After mankind fell into sin and condemnation in the Garden of Eden, God, in grace, made a road back to himself. This plan and pathway would involve representatives who could appear before God only in very strict and precise ways. To violate such would be to bring down the just judgment of God.
This method involved blood payment as substitutionary sacrifice—it being ultimately (in the nation of Israel) accomplished on a particular day by one particular representative of the people. This was the role of the high priest. And all of this was a foreshadowing of the perfect sacrifice of Christ who brought all of the elements together in one person—the perfect sacrifice and perfect priest in one package… the son of God.
More details will come later in subsequent chapters, but the writer in chapter five begins to talk about the role of a high priest … looking back to Israel’s history in the Old Testament economy.
5:1 – Every high priest is selected from among the people and is appointed to represent the people in matters related to God, to offer gifts and sacrifices for sins. 2 He is able to deal gently with those who are ignorant and are going astray, since he himself is subject to weakness. 3 This is why he has to offer sacrifices for his own sins, as well as for the sins of the people. 4 And no one takes this honor on himself, but he receives it when called by God, just as Aaron was.
The 12 tribes of Israel are named after the 12 sons of Israel (Jacob).
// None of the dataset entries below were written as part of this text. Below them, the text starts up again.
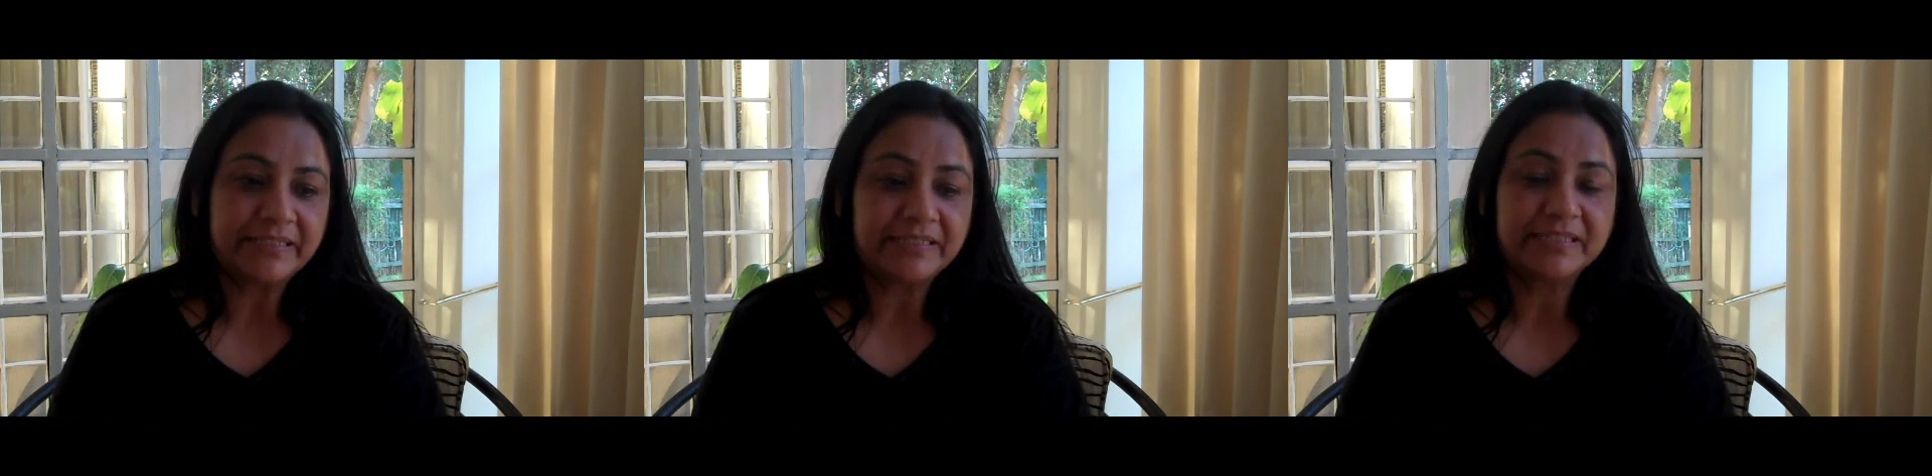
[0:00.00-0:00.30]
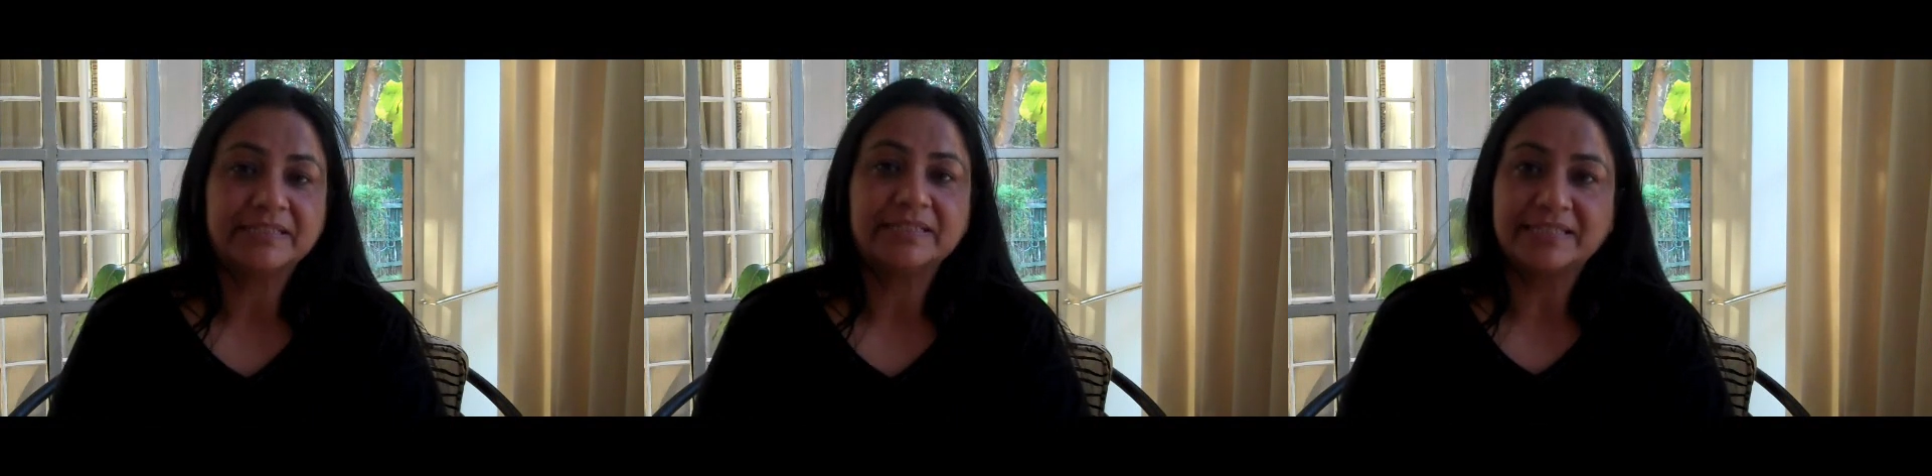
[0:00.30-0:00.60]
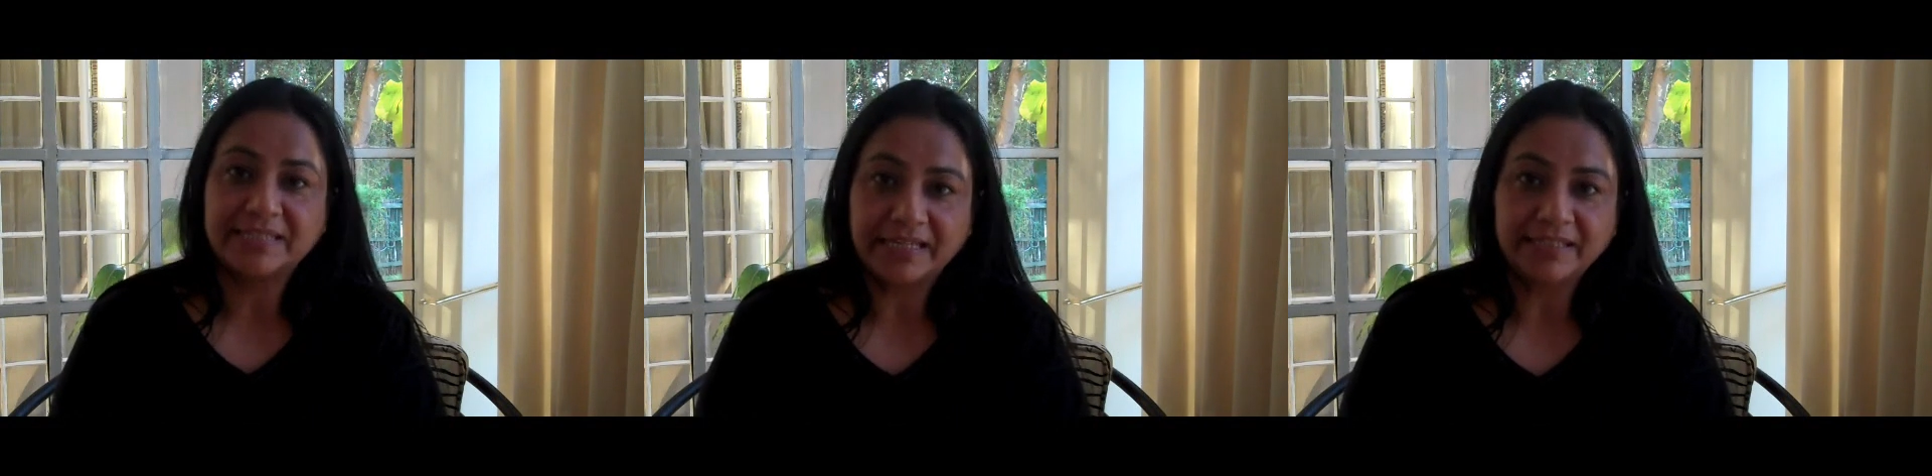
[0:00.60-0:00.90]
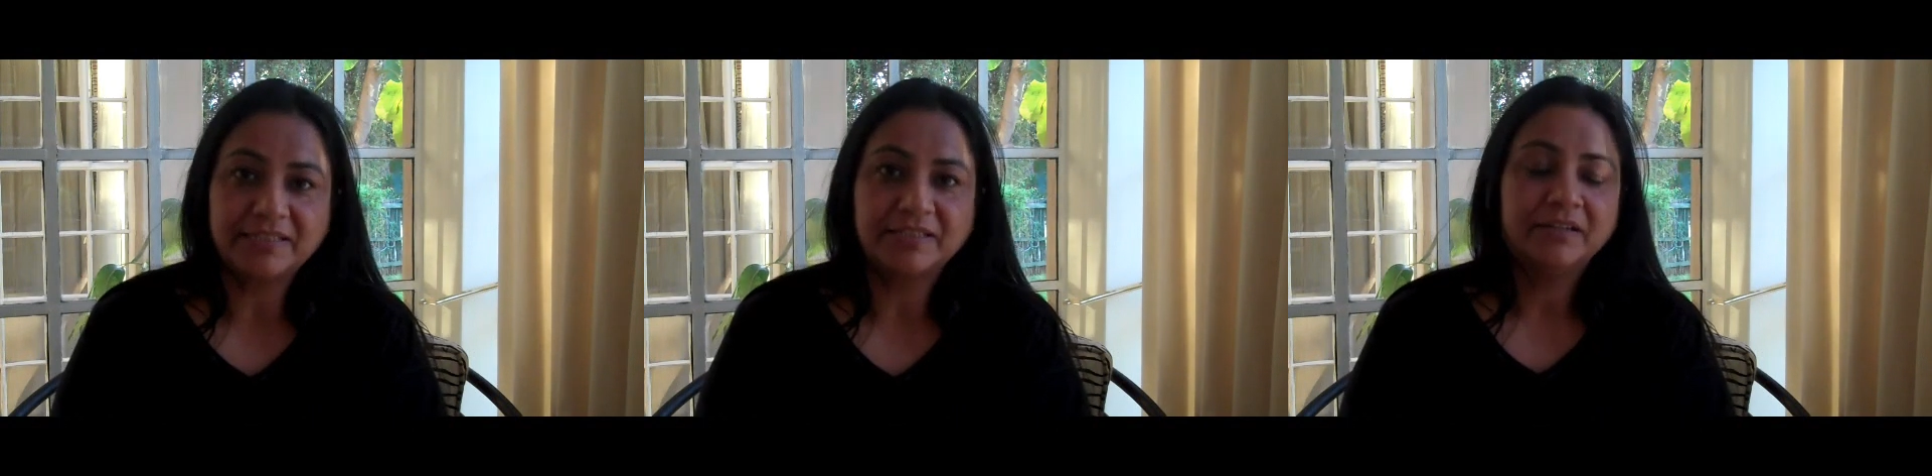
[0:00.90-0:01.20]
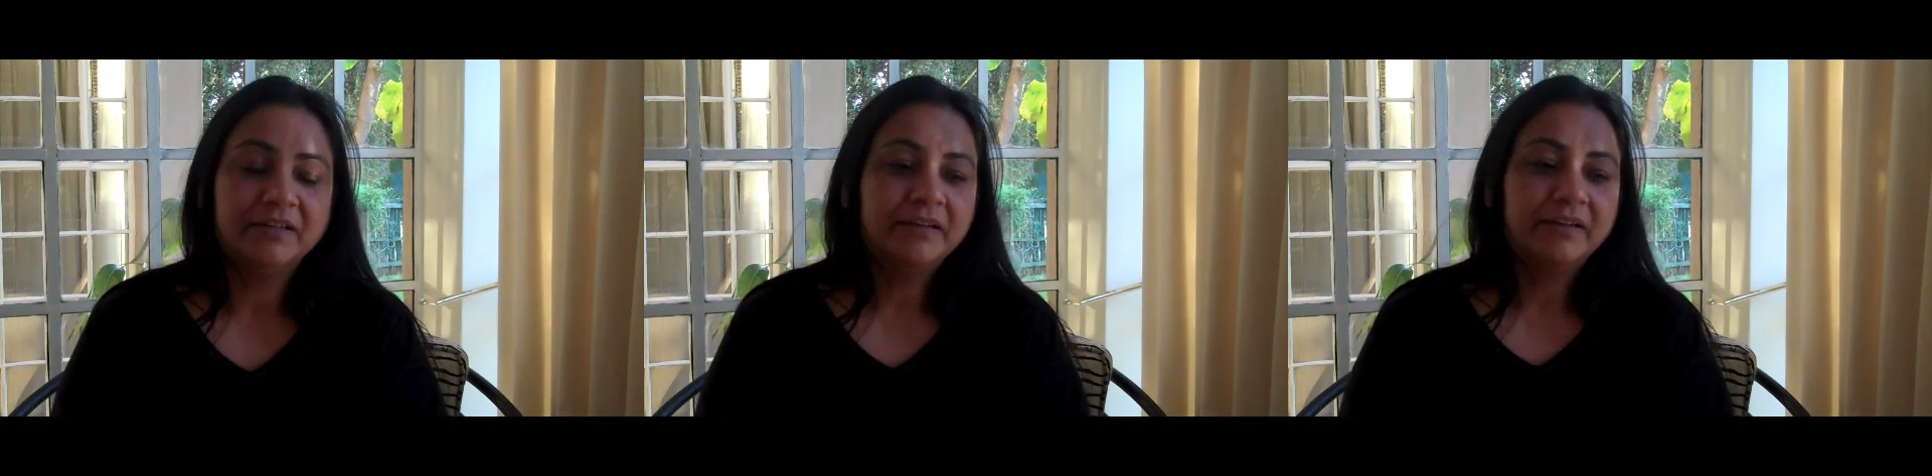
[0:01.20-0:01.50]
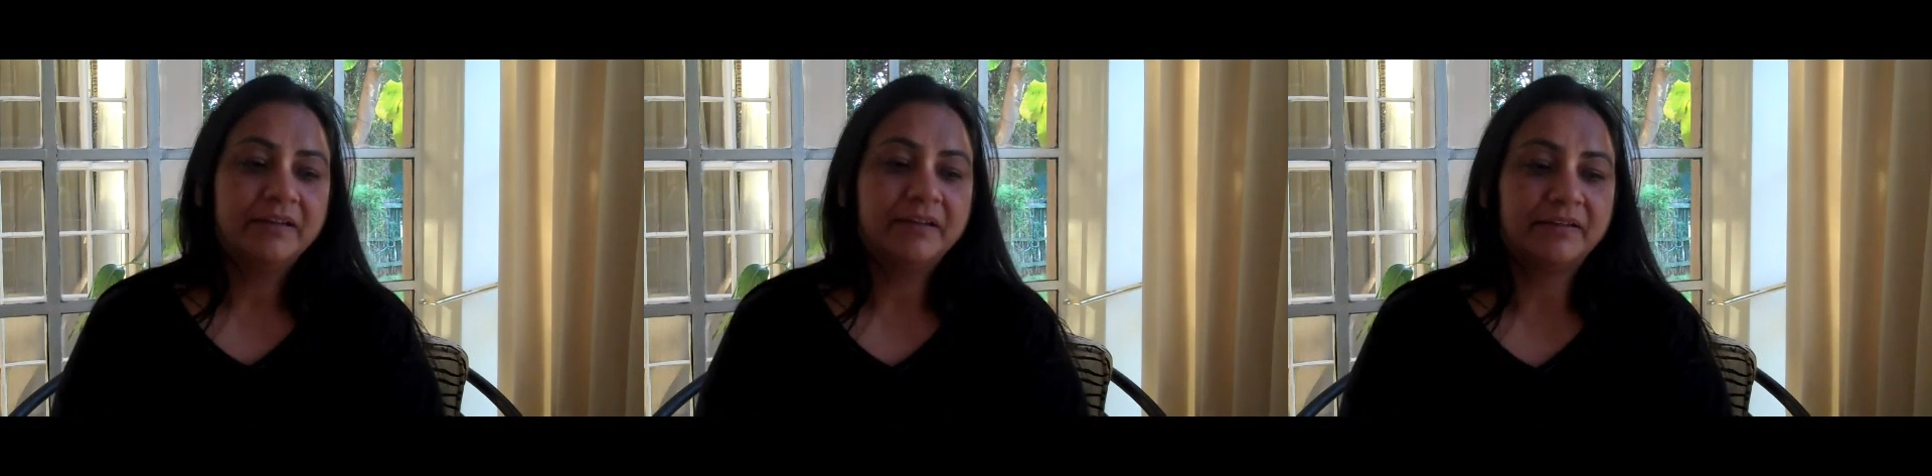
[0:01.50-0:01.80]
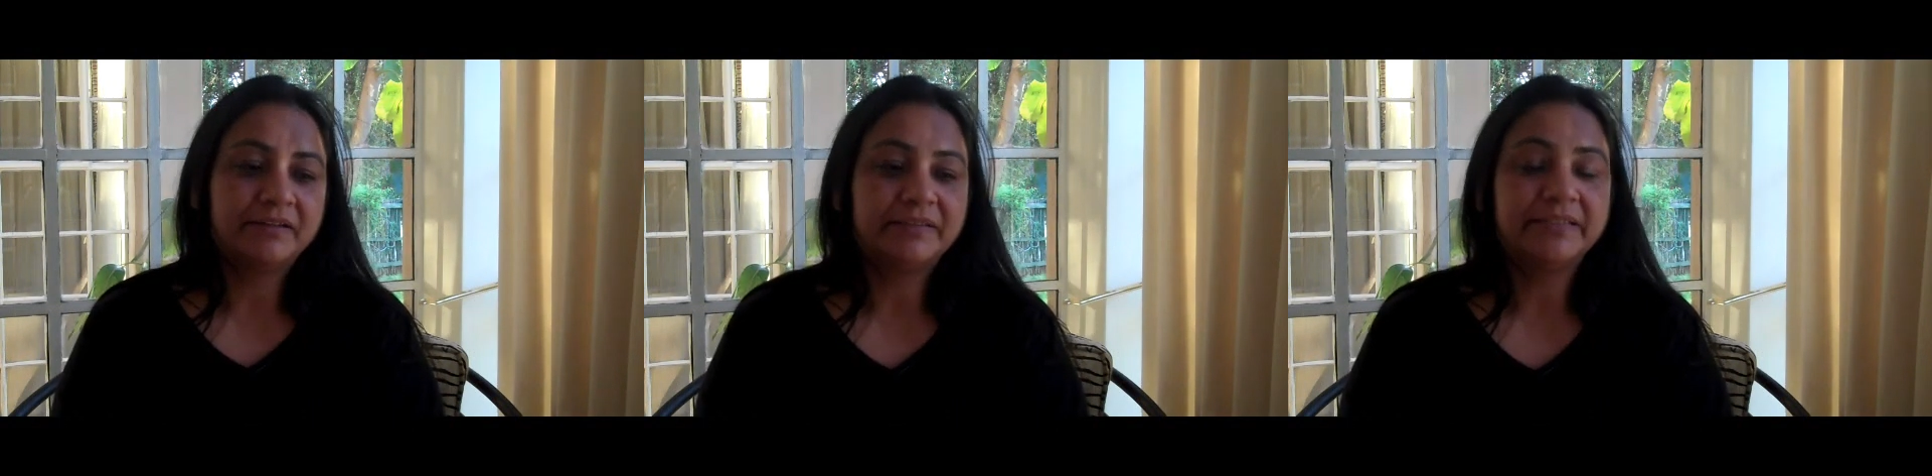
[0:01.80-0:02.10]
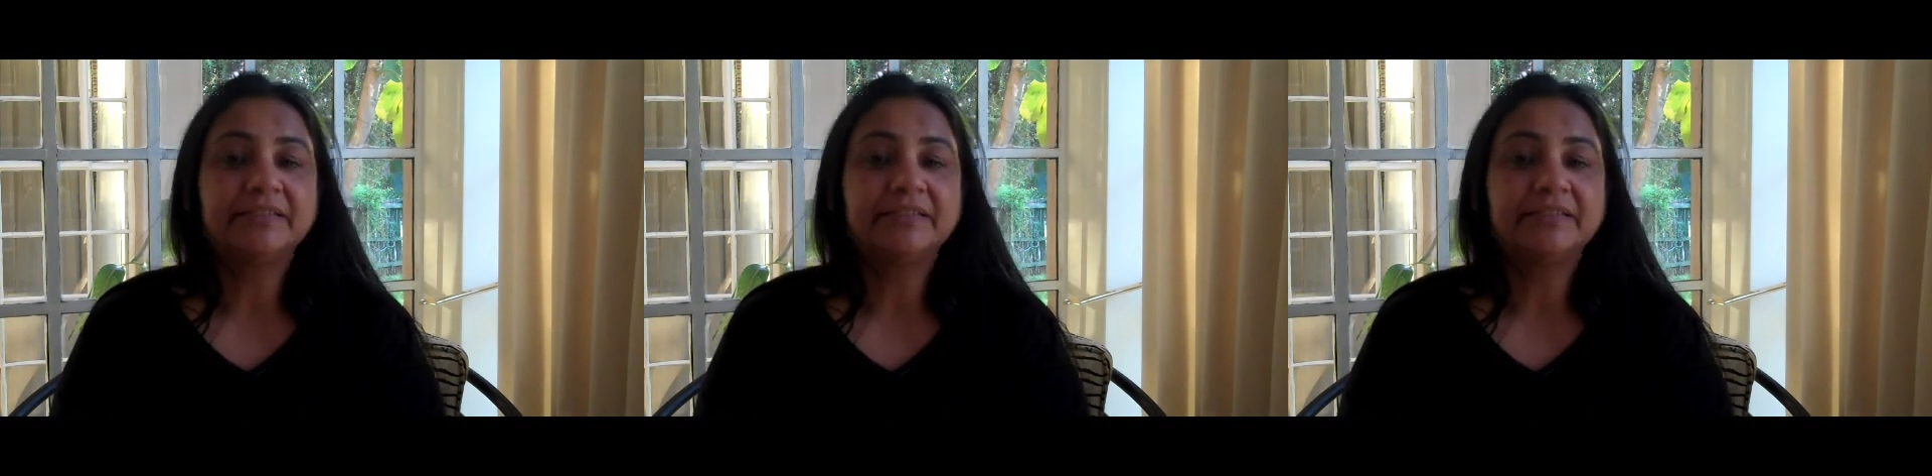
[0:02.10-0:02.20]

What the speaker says: Indian state. The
Although there is no tribe of Joseph, as he received a double portion in his sons Ephraim and Manassas. And we recall that there is no tribe of Levi, at least not in terms of the acquisition of land and numbering of the 12. Rather, Levi’s family was to serve throughout the nation as spiritual leaders and priests. Moses was of the tribe of Levi, therefore also his brother Aaron—and the family of Aaron was selected by God to be appointed as the high priest. Thus there was always one from this lineage who had this role of particularly representing the nation, especially on the Day of Atonement, that we will discuss in great detail later in this series. So, God selected who was the one particular person who could come and represent the people before Him.
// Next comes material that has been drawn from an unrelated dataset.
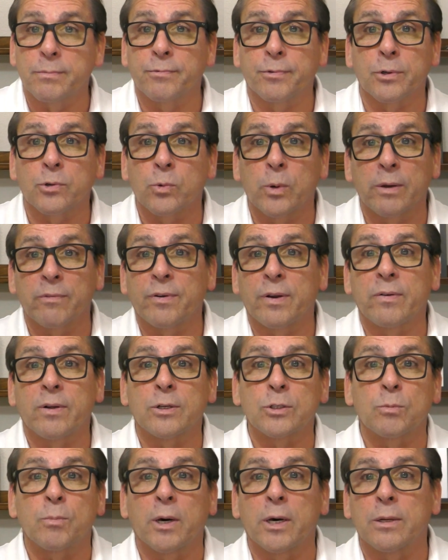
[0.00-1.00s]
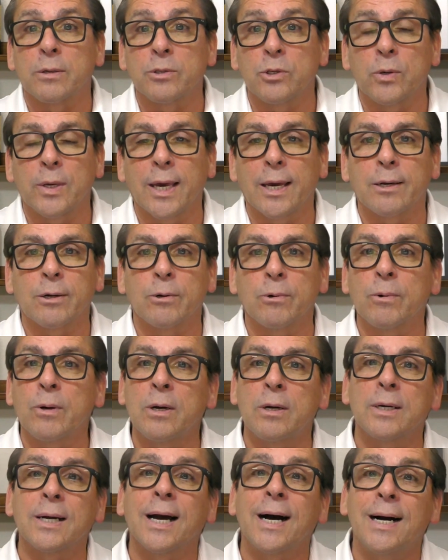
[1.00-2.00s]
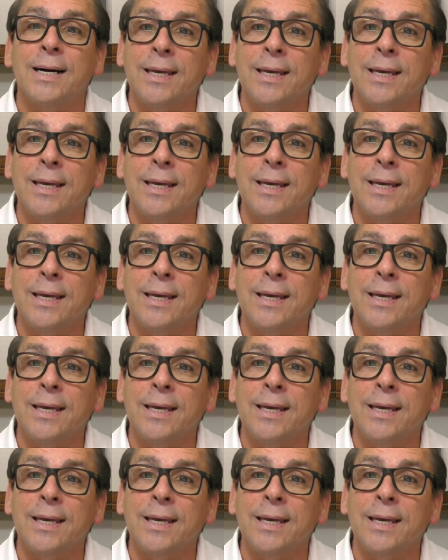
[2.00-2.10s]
For $25 a bottle, you can't go wrong.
The priest, being a sinner himself, was able to “deal gently” because he understood the weaknesses of the people, having the same inherited problem. So he had to offer sacrifices also for himself. This is the point: the high priest who represented the people needed a high priest for himself, because he was a sinner as well!
All of this is to say that, though Aaron was rightly chosen by God and he did not set himself up, the system was inherently flawed. This introduces the following argument that a better priesthood was needed and that this is what Christ fulfilled.
5 In the same way, Christ did not take on himself the glory of becoming a high priest. But God said to him, “You are my Son; today I have become your Father.”
6 And he says in another place, “You are a priest forever, in the order of Melchizedek.”
7 During the days of Jesus’ life on earth, he offered up prayers and petitions with fervent cries and tears to the one who could save him from death, and he was heard because of his reverent submission. 8 Son though he was, he learned obedience from what he suffered 9 and, once made perfect, he became the source of eternal salvation for all who obey him 10 and was designated by God to be high priest in the order of Melchizedek.
Like all high priests, Jesus was called by God to the role; he did not set himself up for this. Quoting from Psalm 2, the writer says of Jesus as a priest that he was the son of God. Nothing like this had ever been true of any other priest, so Jesus was unique in this regard.
Specifically beyond that, the writer (in quoting Ps. 110) says that Jesus was of a category of priesthood that was not Levitical, but was rather of a higher order called that of Melchizedek (Jesus was of the tribe of Judah, and all of this gets greater detail in chapter seven.).
But just because Jesus was of a higher order, and though he was perfect and thus qualified as the perfect sacrifice and priest, this did not mean he could not sympathize with those whom he represented. Like all mankind, he suffered the weakness of the human condition, yet did so without sin. He learned obedience, meaning he submitted in obedience to the Father to the point of death, carrying the sins of the world through his work on the cross.
So in looking to Jesus as our mediator with God, he embodied the best of all worlds. He is the superior high priest who is able to understand our weaknesses and needs, and is qualified and able to perfectly represent us before God in a way no other priest could.
So don’t throw away confident faith in such a prefect and great resource. And the warning against such immediately follows in chapter six, before the writer returns to greater details about how Christ is the ultimate high priest as was merely prefigured in the Old Testament system.
The application for us today is to know and trust that we are never cut off from God. We have perfect access to Him through Christ Jesus.